Hazel McCallion was well known in Canada for her love of hockey. She played for a professional women's team while attending school in Montreal. McCallion started playing hockey in the late 1920s in the town of Port Daniel, Quebec. She played with her two sisters and was a forward on their team. McCallion later played hockey for $5 a game in the city of Montreal. The team was sponsored by Kik Cola and it was a three team women's league. At one time, she was a board member of the Ontario Women's Hockey League, and was instrumental in getting the Hershey Centre built for the city of Mississauga.

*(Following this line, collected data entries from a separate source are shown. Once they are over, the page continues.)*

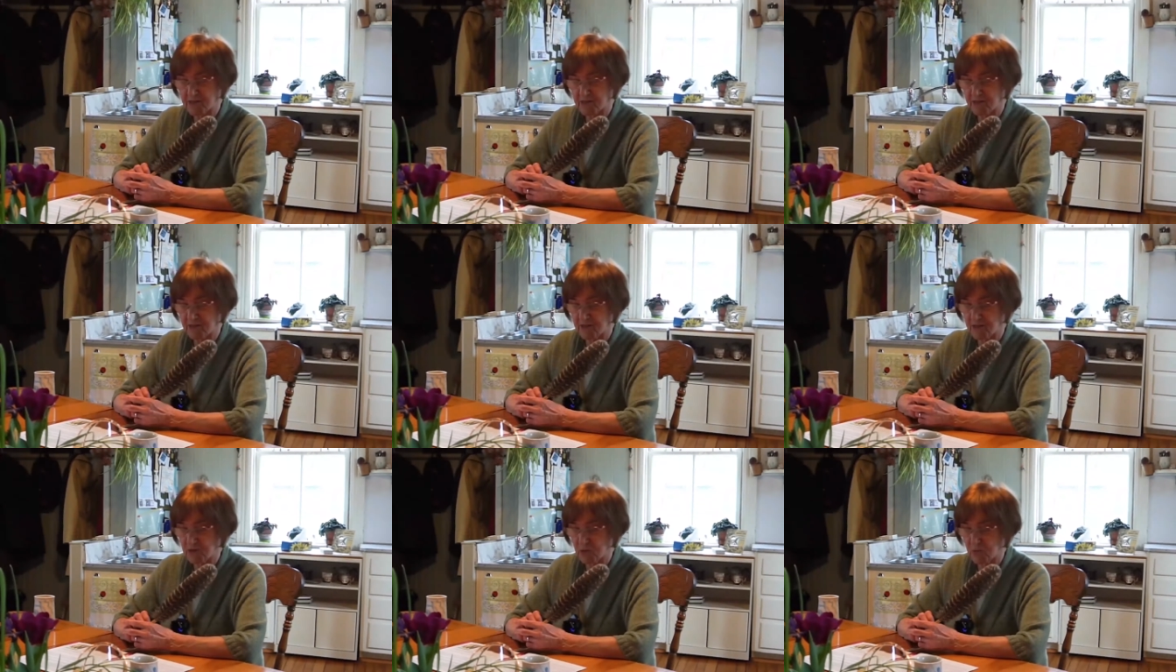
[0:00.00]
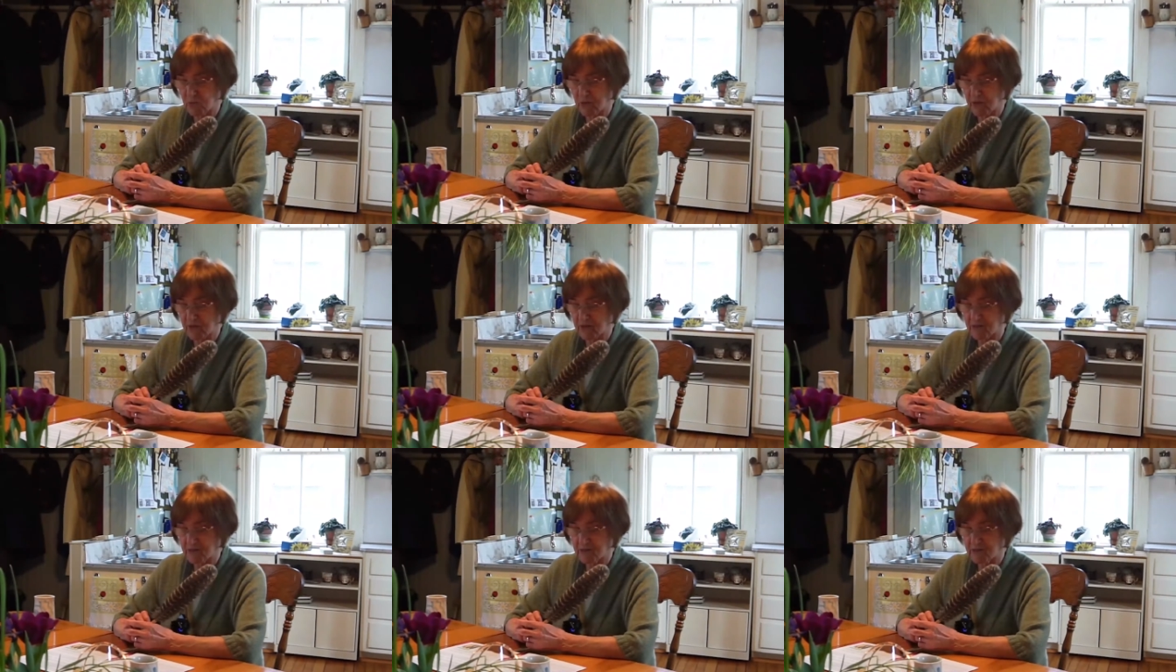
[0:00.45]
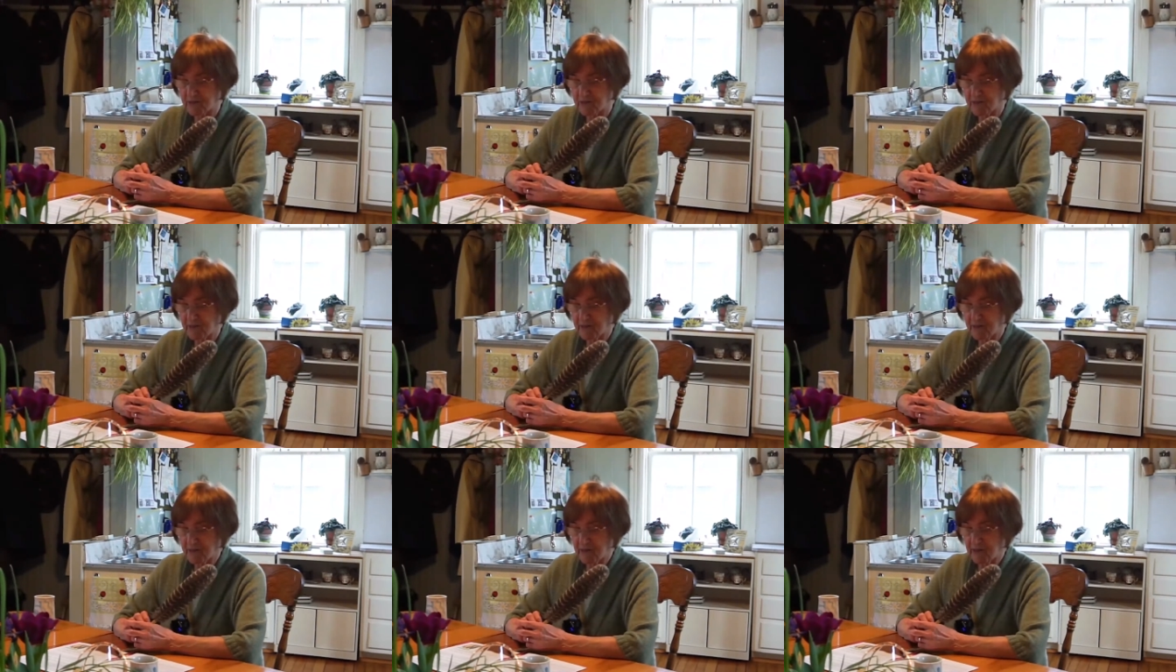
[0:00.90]
the sun and the wind,
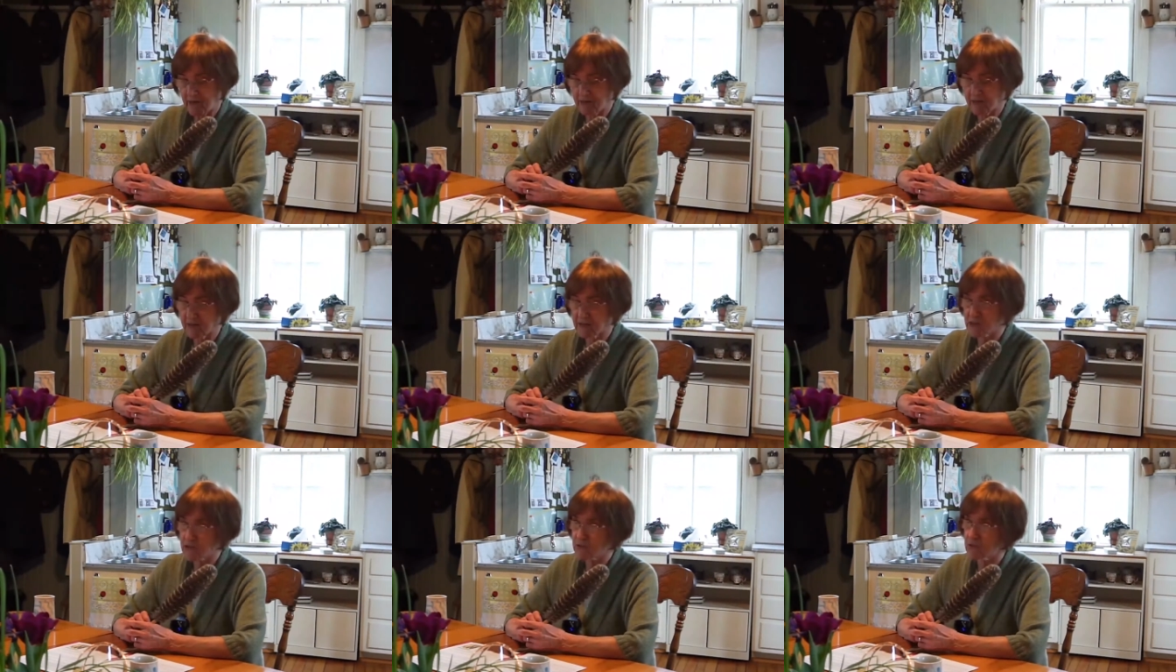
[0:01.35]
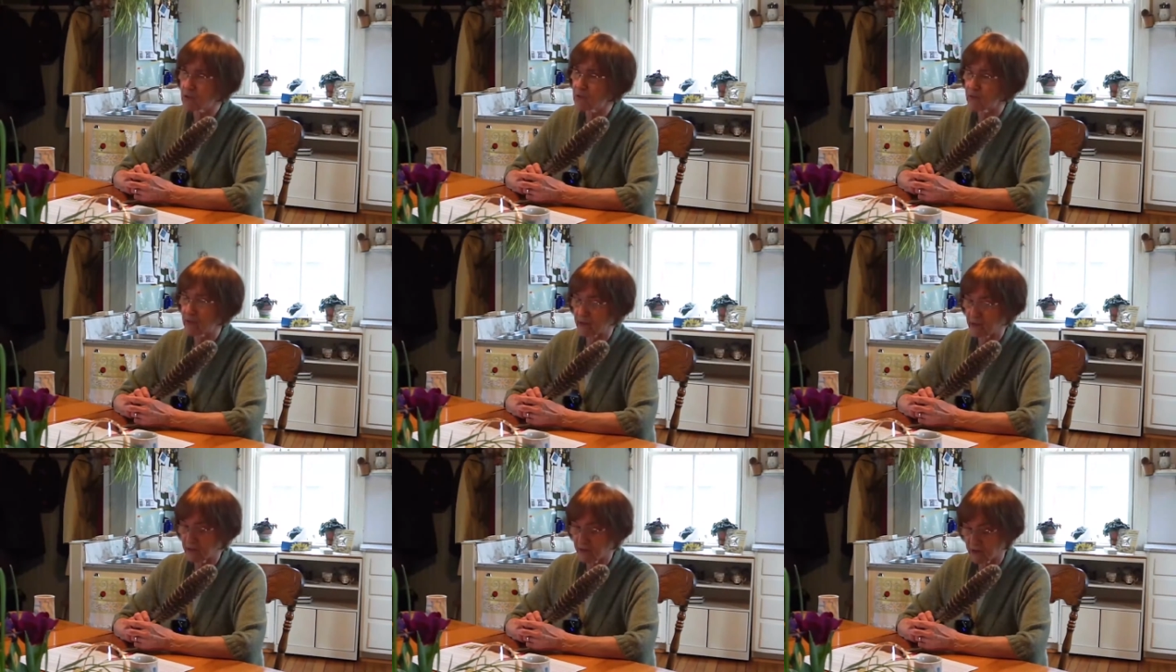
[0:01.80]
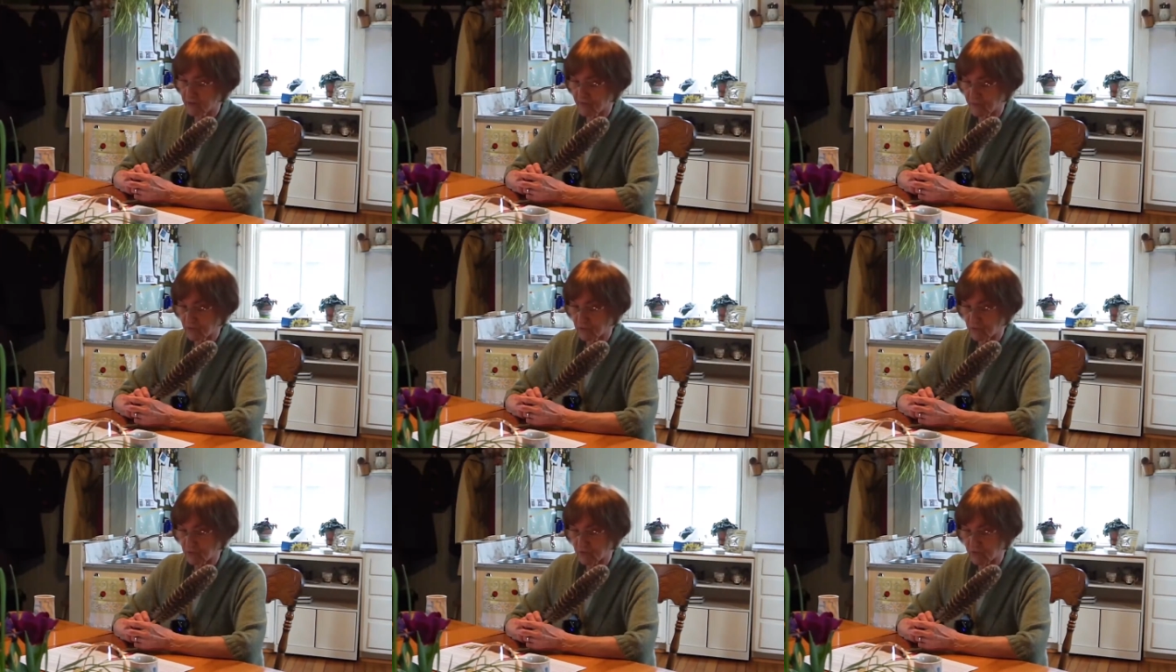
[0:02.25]
and it's growing
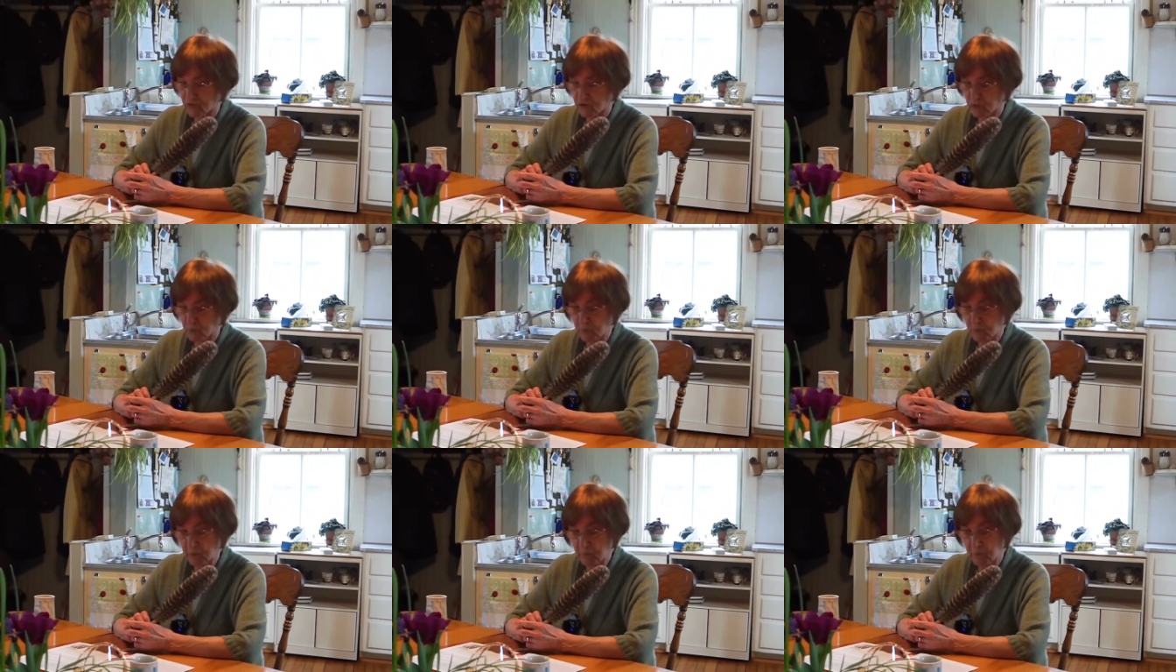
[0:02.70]
good food for the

McCallion provided assistance for Don Cherry's group to bring an Ontario Hockey League franchise to the city in 1998, and she was instrumental in bringing the IIHF Women's World Hockey Championships to the city in 2000. McCallion also sits on the OWHA Board of Regents.

===Maureen McTeer===
Maureen McTeer is married to former Canadian prime minister Joe Clark. She was raised in Ottawa, to John and Bea McTeer. McTeer's father taught her and her older sister, Colleen, to play hockey, resulting in McTeer's childhood dream of playing in the NHL. Her commitment to feminism and eagerness to combat stereotypes was born when her father reminded her that girls did not play in the NHL.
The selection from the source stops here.